Contemporary Drama Fiction

My father started forgetting the harvest before he forgot my name.

When the tumor bloomed on the scan, he stared at it like a weather map, like maybe he could still outwait the storm. By the time I came home, the corn was stunted, the gutters sagged, and the man who’d once baled hay with his bare hands was struggling to find the bathroom in his own house.

I found him standing in the kitchen that first morning, holding his coffee mug upside down. Brown liquid pooled on the linoleum.

“Frank?” He squinted at me through the dawn light filtering through yellowed curtains. “That you?”

Frank was his father. Dead twenty years.

“It’s Jonah,” I said quietly. “Your son.”

His face shifted. Recognition flickered, then shame. He set the mug down with trembling hands and turned away. “Course it is. Just tired.”

The farmhouse smelled of mildew and medicine. Pill bottles clustered on the counter like orange plastic silos. I’d driven through the night from Chicago, leaving Della with her mother, promising my six-year-old I’d be back soon. Another promise I wasn’t sure I could keep.

Clark shuffled to his recliner, the leather cracked and peeling. The old border collie, Scout, lifted his clouded eyes but didn’t get up. Everything here was dying at its own pace.

“Pete came by yesterday,” Clark said. “Fixed the gate.”

Pete Cline owned the neighboring farm. Good man. The kind who showed up without being asked.

“That’s good,” I said.

We sat in silence. Through the window, I could see the fields stretching toward nothing. The soybeans looked thin, desperate. When I was a boy, those rows stood straight as church pews. Now they leaned like drunks.

“Rebecca called,” Clark said suddenly. “Your sister. Said she’d come when she could.”

Rebecca lived in Colorado, worked as a nurse. She sent money when the bills got bad. I sent excuses.

The phone rang. I answered. Another creditor. I told them Mr. Hamilton wasn’t available. Not exactly a lie.

Clark watched me hang up. His eyes, once sharp as fence wire, now seemed to float in their sockets. “How bad is it?”

“The bills?”

“All of it.”

I could have lied. Should have, maybe. But the morning light caught the gray stubble on his jaw, the deep lines carved by sixty-eight summers in these fields, and I couldn’t.

“Bad,” I said.

He nodded slowly. Outside, a crow called from the broken fence post. Clark's mouth opened. Closed.
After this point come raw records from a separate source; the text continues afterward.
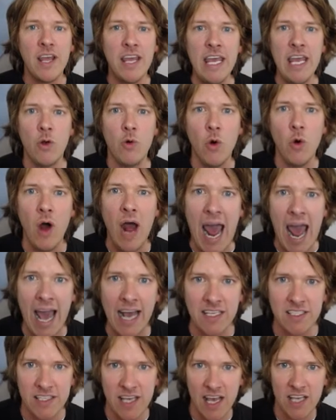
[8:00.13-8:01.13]
equal
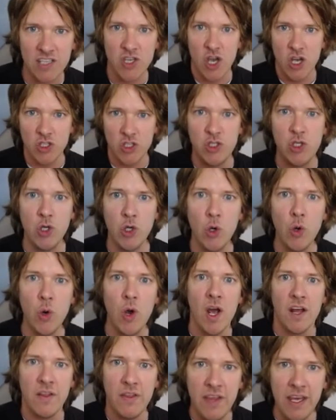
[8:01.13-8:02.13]
access to
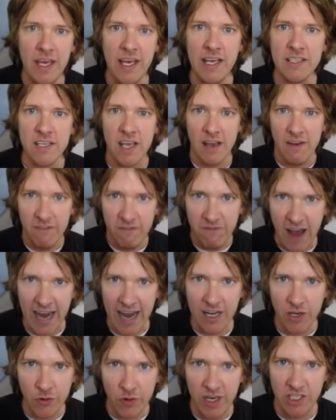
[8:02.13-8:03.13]
these
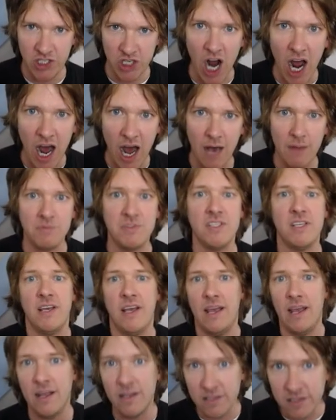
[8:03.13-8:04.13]
factory jobs.
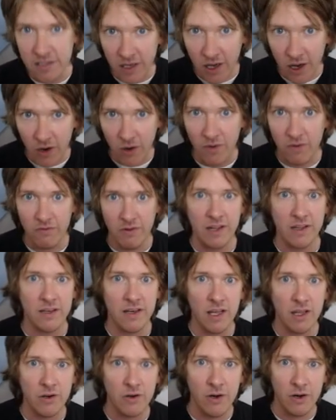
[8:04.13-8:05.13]
And so Franklin
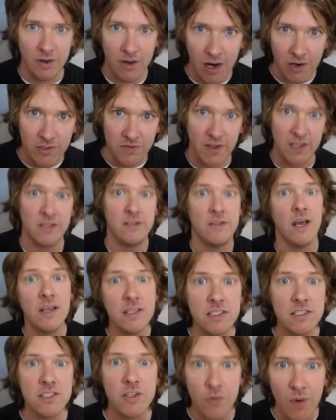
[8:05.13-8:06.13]
Delano Roosevelt
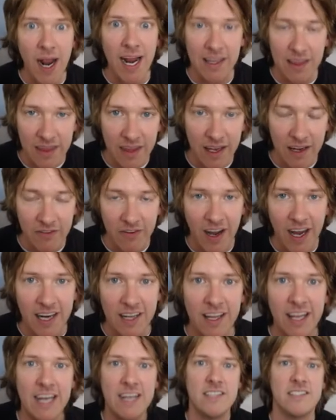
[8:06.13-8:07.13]
does the right thing
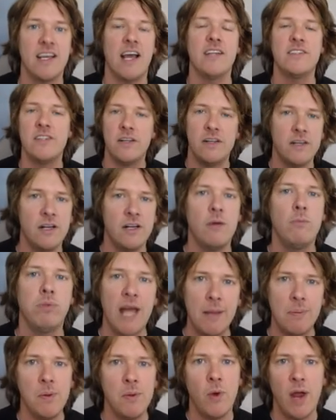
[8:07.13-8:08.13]
finally and decides, no,
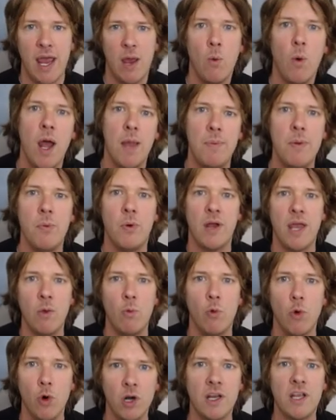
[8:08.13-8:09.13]
Black people and white people can
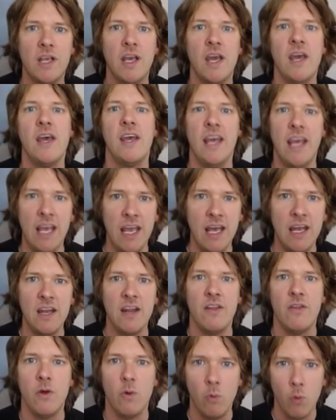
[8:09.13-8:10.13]
work in
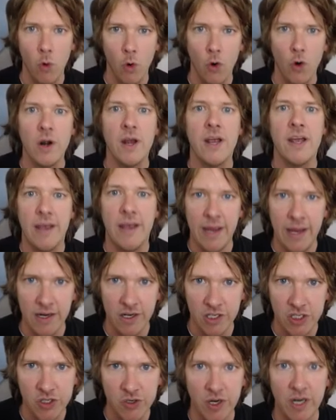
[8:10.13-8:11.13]
the war
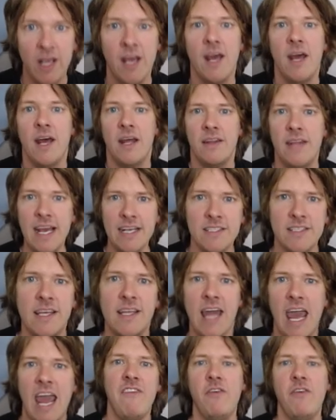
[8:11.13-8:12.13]
industry. Next thing
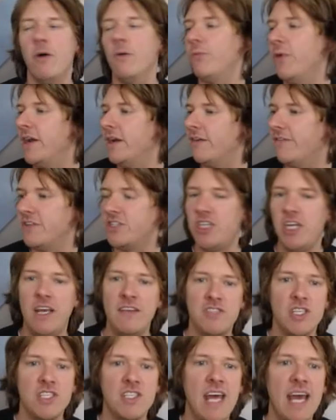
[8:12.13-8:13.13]
that A. Philip Randolph
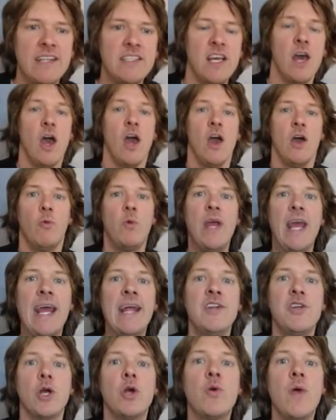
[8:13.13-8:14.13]
achieves is that we
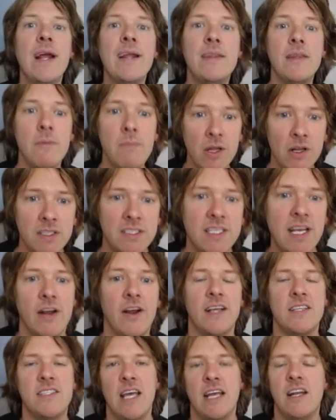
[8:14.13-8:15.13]
integrate the military.
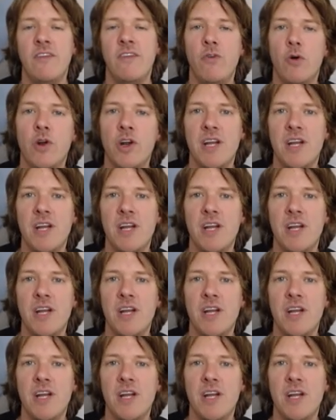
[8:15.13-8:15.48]
Executive Order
His throat moved.

“The harvest,” he said finally. “We need to…”

He trailed off, staring at his hands. They were still thick, still calloused, but they trembled now like leaves before a storm. I watched him try to remember what came after ‘need to’ and fail.
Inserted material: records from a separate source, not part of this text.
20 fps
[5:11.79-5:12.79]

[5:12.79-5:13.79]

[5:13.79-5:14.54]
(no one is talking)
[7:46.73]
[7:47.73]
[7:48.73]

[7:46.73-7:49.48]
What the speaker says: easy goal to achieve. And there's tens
The silence stretched until it hurt.

***

That afternoon, I tried to get him talking about the future. Clark sat at the kitchen table, sorting screws that didn’t need sorting.
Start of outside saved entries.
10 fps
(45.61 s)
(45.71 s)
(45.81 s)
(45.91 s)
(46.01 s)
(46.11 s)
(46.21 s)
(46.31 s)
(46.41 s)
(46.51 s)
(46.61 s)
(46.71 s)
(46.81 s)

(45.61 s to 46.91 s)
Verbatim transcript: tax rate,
“We should discuss what happens next,” I said.

He held up a rusted bolt. “Fence won’t fix itself.”

“Dad, you might not be here next month, and you’re worried about fence posts?”

The words came out harder than I meant. Clark’s hand stilled. He set the bolt down carefully, like it might shatter.

“Always something needs fixing,” he said.

I wanted to shake him. Wanted to scream that the whole place was coming apart, that no amount of sorted screws would change what was growing in his brain. Instead, I grabbed the stack of bills from the counter. Feed store. Electric company. Second notice. Final notice.

“These need fixing,” I said.

He looked at the papers like they were written in another language. Maybe they were now.

The memory hit me then. Sixteen years old, sweaty from hauling hay all afternoon. The school play was that night. I was the scarecrow in the Wizard of Oz. A stupid part, but mine.

“Can I skip evening chores?” I’d asked. “Just this once?”

Clark hadn’t looked up from his ledger. “Cows don’t care about your play.”

I’d gone anyway, after finishing the milking. Stood on that stage in borrowed overalls, scanning the crowd for a face I knew wouldn’t be there. Mom sat in the third row, smiled when I said my lines. The seat beside her stayed empty.

Now Clark pushed back from the table, his chair scraping linoleum. “Tired,” he muttered.

He made it three steps before his knee buckled. I caught him, felt how light he’d become. Like holding a scarecrow myself. His breath came ragged against my shoulder.

“You were good,” he whispered.

“What?”

“The play. You were good as the scarecrow. Real funny.”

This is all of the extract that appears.